SOURCE DATA: Begin

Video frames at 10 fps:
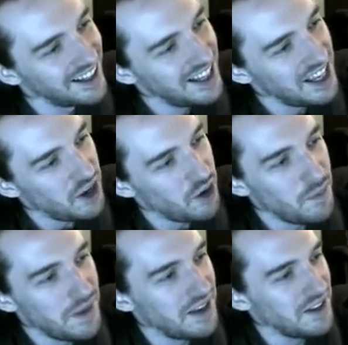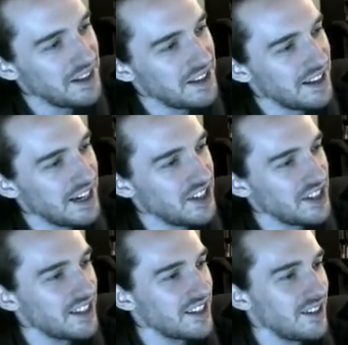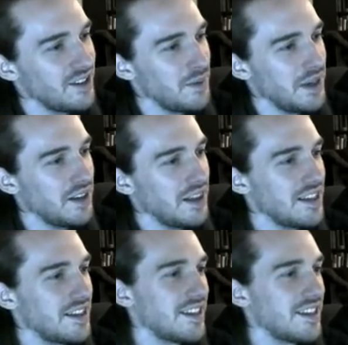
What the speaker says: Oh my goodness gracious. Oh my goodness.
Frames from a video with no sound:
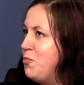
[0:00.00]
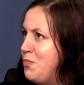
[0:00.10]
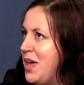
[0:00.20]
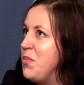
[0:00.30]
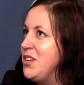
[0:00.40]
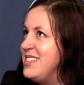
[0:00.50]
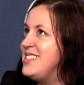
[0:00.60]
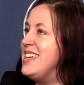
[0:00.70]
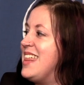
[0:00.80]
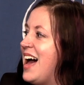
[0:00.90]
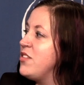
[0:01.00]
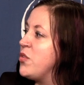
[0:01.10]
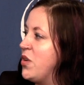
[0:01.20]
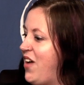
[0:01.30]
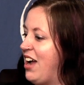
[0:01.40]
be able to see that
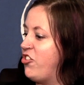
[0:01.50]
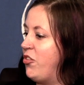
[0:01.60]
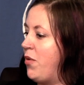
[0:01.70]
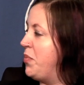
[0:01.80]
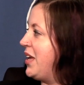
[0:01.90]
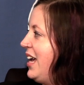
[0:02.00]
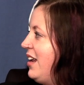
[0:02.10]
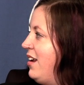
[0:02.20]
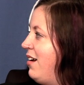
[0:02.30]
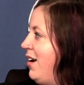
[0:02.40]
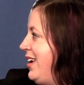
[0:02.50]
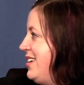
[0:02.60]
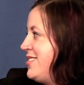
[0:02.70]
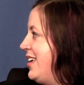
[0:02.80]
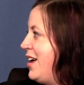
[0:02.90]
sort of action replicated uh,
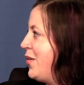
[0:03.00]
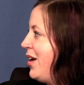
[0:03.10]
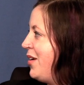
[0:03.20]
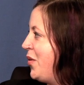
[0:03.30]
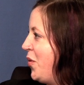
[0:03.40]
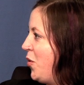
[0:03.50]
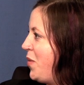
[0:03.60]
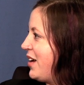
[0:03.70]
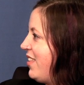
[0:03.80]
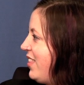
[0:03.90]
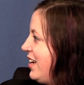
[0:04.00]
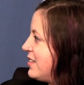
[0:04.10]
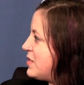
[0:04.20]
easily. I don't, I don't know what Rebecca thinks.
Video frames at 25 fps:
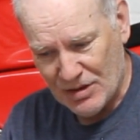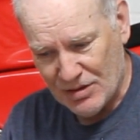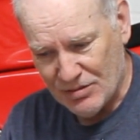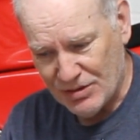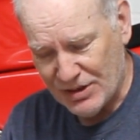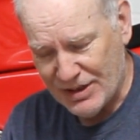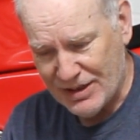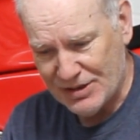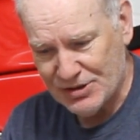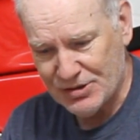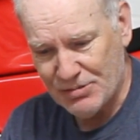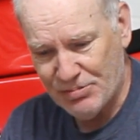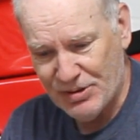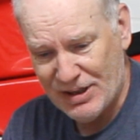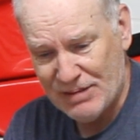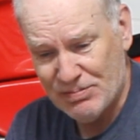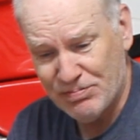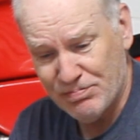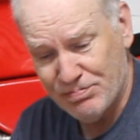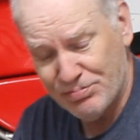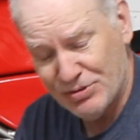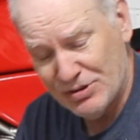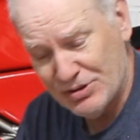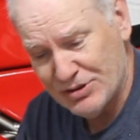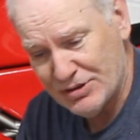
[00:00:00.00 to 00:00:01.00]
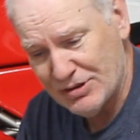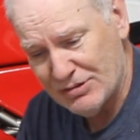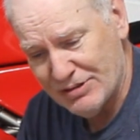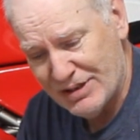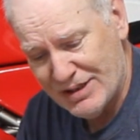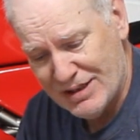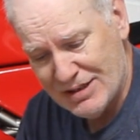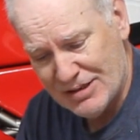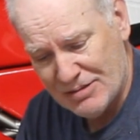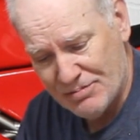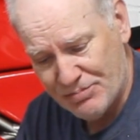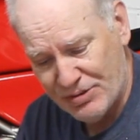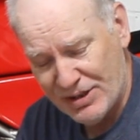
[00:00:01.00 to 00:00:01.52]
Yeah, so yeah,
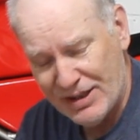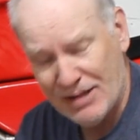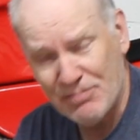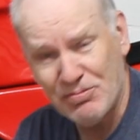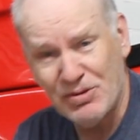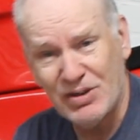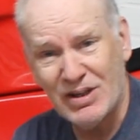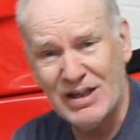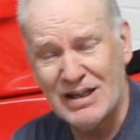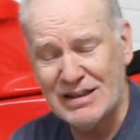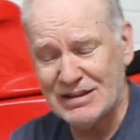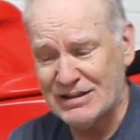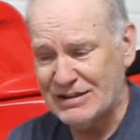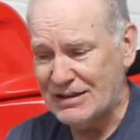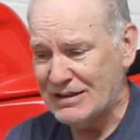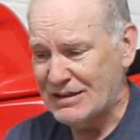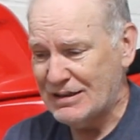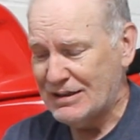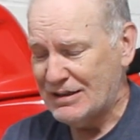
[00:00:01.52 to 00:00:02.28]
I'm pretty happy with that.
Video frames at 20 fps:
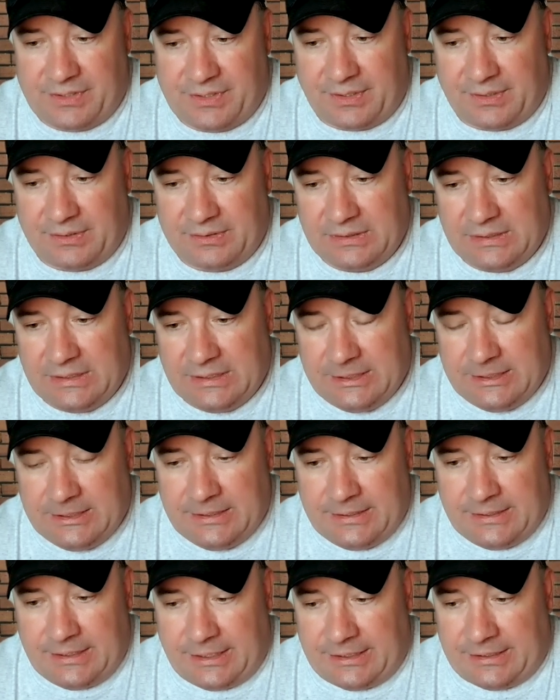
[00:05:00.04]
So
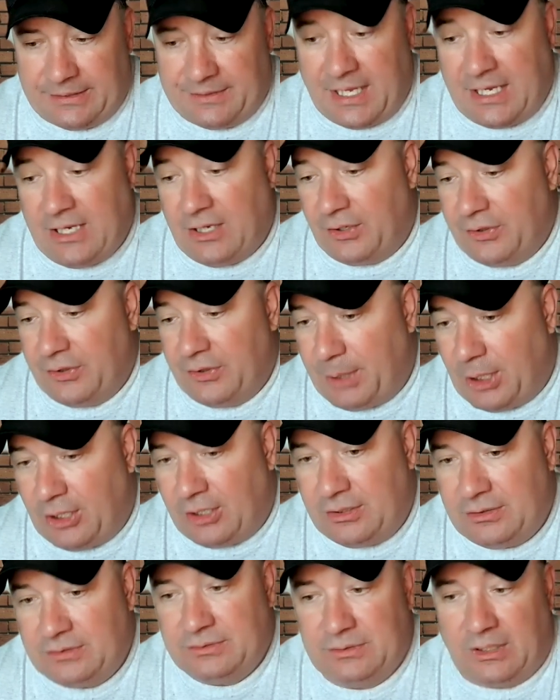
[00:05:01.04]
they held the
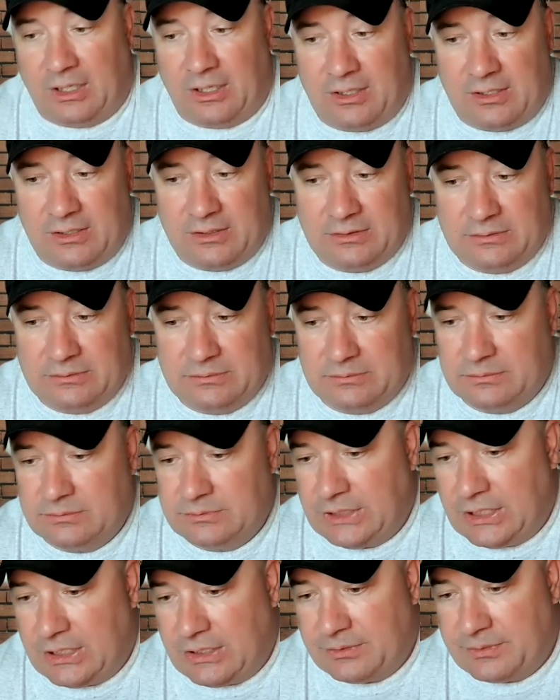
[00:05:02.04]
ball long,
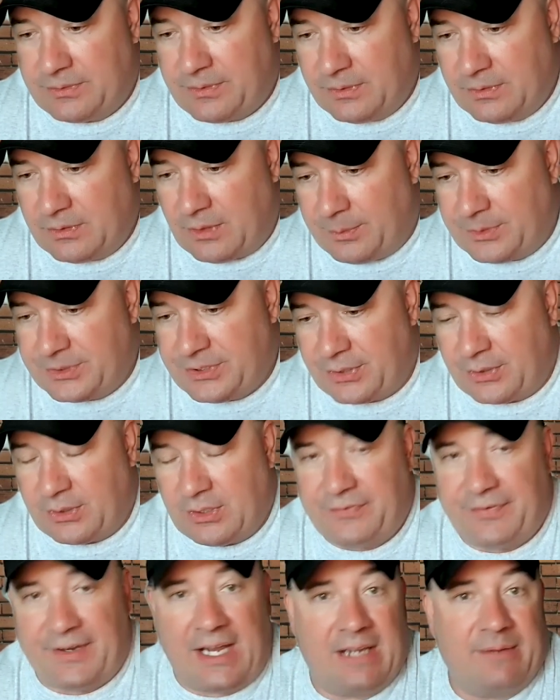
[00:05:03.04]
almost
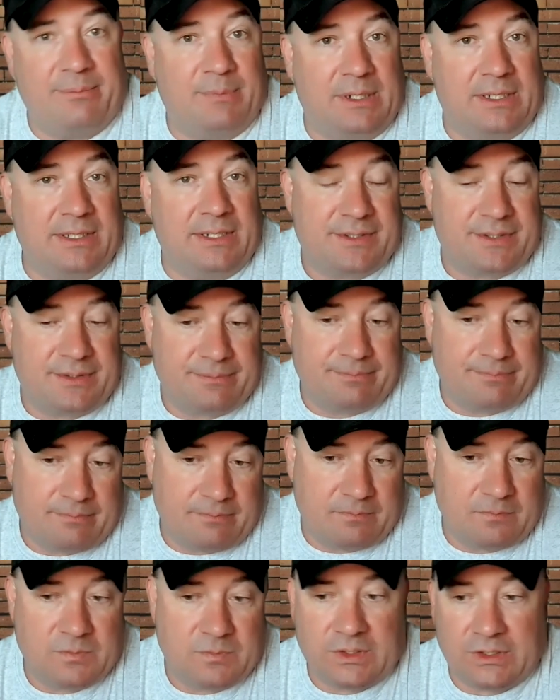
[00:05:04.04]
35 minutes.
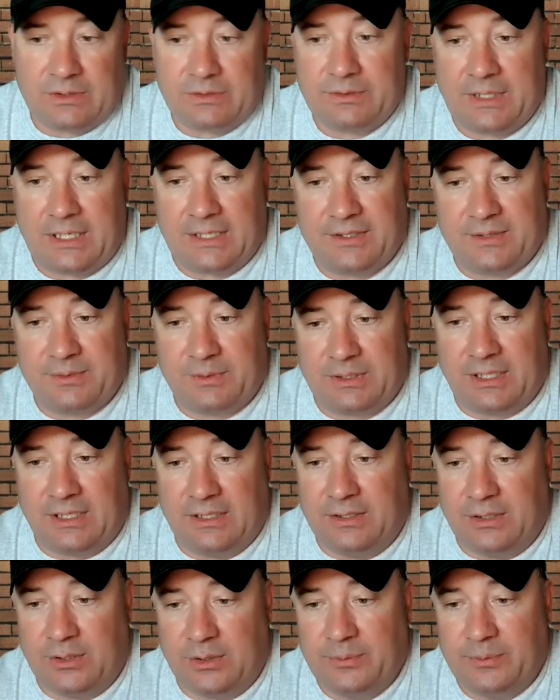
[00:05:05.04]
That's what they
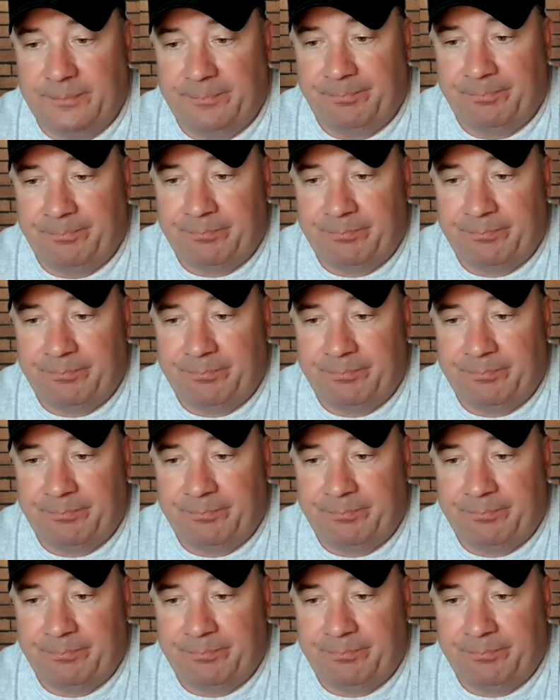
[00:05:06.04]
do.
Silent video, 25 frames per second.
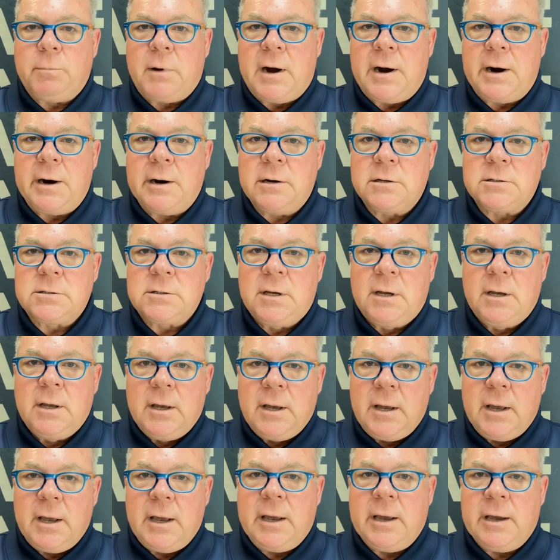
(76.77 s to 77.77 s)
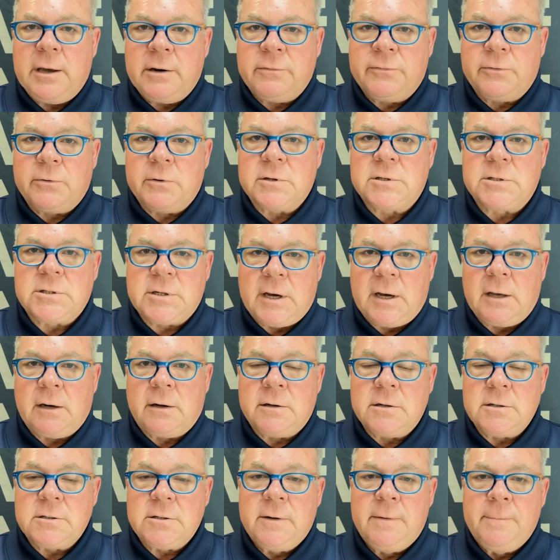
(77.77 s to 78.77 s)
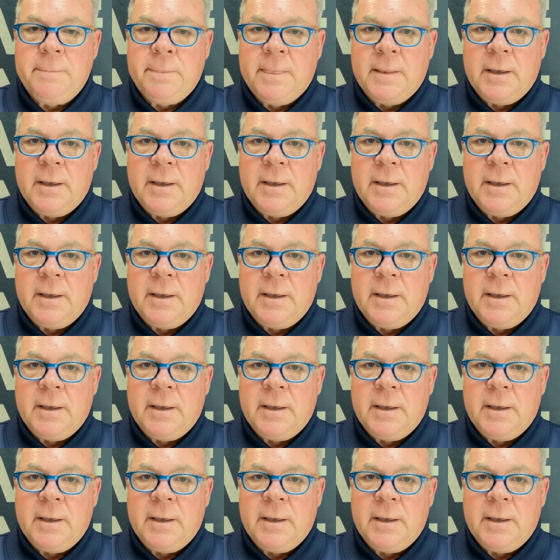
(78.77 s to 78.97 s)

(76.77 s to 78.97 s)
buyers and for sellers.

SOURCE DATA: End

Write out the entries above verbatim, without pictures.

COMPLETED EXERCISE.
Video frames at 10 fps:
What the speaker says: Oh my goodness gracious. Oh my goodness.
Frames from a video with no sound:
[0:00.00]
[0:00.10]
[0:00.20]
[0:00.30]
[0:00.40]
[0:00.50]
[0:00.60]
[0:00.70]
[0:00.80]
[0:00.90]
[0:01.00]
[0:01.10]
[0:01.20]
[0:01.30]
[0:01.40]
be able to see that
[0:01.50]
[0:01.60]
[0:01.70]
[0:01.80]
[0:01.90]
[0:02.00]
[0:02.10]
[0:02.20]
[0:02.30]
[0:02.40]
[0:02.50]
[0:02.60]
[0:02.70]
[0:02.80]
[0:02.90]
sort of action replicated uh,
[0:03.00]
[0:03.10]
[0:03.20]
[0:03.30]
[0:03.40]
[0:03.50]
[0:03.60]
[0:03.70]
[0:03.80]
[0:03.90]
[0:04.00]
[0:04.10]
[0:04.20]
easily. I don't, I don't know what Rebecca thinks.
Video frames at 25 fps:
[00:00:00.00 to 00:00:01.00]
[00:00:01.00 to 00:00:01.52]
Yeah, so yeah,
[00:00:01.52 to 00:00:02.28]
I'm pretty happy with that.
Video frames at 20 fps:
[00:05:00.04]
So
[00:05:01.04]
they held the
[00:05:02.04]
ball long,
[00:05:03.04]
almost
[00:05:04.04]
35 minutes.
[00:05:05.04]
That's what they
[00:05:06.04]
do.
Silent video, 25 frames per second.
(76.77 s to 77.77 s)
(77.77 s to 78.77 s)
(78.77 s to 78.97 s)

(76.77 s to 78.97 s)
buyers and for sellers.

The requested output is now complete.